Failure of the First Plans of Conspiracy

In December 688--so we are told--the leaders of the league thought that they had found the fitting occasion for striking a blow. The two consuls chosen for 689, Publius Cornelius Sulla and Publius Autronius Paetus, had recently been judicially convicted of electoral bribery, and therefore had according to legal rule forfeited their expectancy of the highest office. Both thereupon joined the league. The conspirators resolved to procure the consulship for them by force, and thereby to put themselves in possession of the supreme power in the state. On the day when the new consuls should enter on their office--the 1st Jan. 689-- the senate-house was to be assailed by armed men, the new consuls and the victims otherwise designated were to be put to death, and Sulla and Paetus were to be proclaimed as consuls after the cancelling of the judicial sentence which excluded them.
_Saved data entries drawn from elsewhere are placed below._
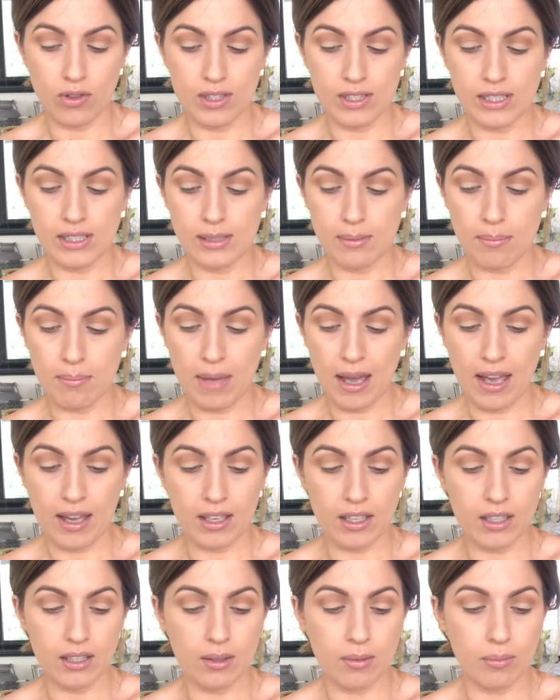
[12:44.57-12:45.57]
This is a MAC
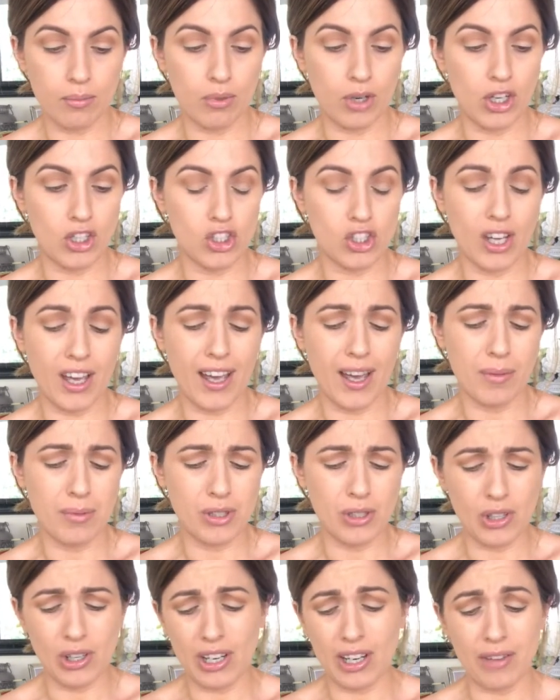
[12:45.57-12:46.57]
brush. I
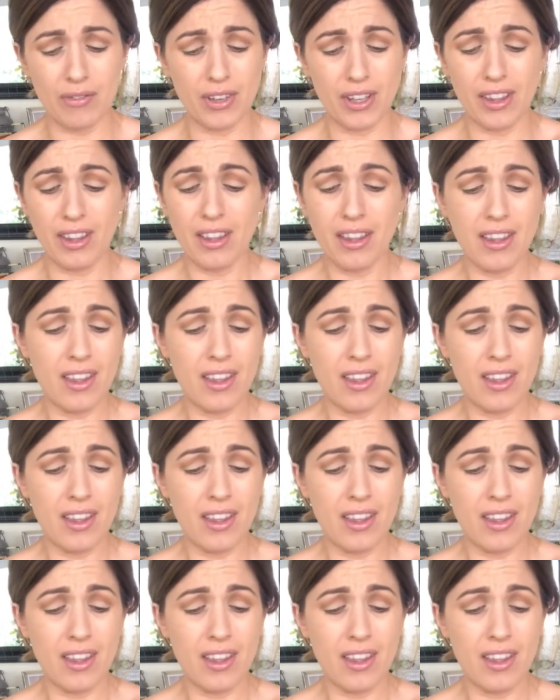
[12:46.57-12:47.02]
absolutely love it.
Crassus was then to be invested with the dictatorship and Caesar with the mastership of the horse, doubtless with a view to raise an imposing military force, while Pompeius was employed afar off at the Caucasus. Captains and common soldiers were hired and instructed; Catilina waited on the appointed day in the neighbourhood of the senate- house for the concerted signal, which was to be given him by Caesar on a hint from Crassus. But he waited in vain; Crassus was absent from the decisive sitting of the senate, and for this time the projected insurrection failed.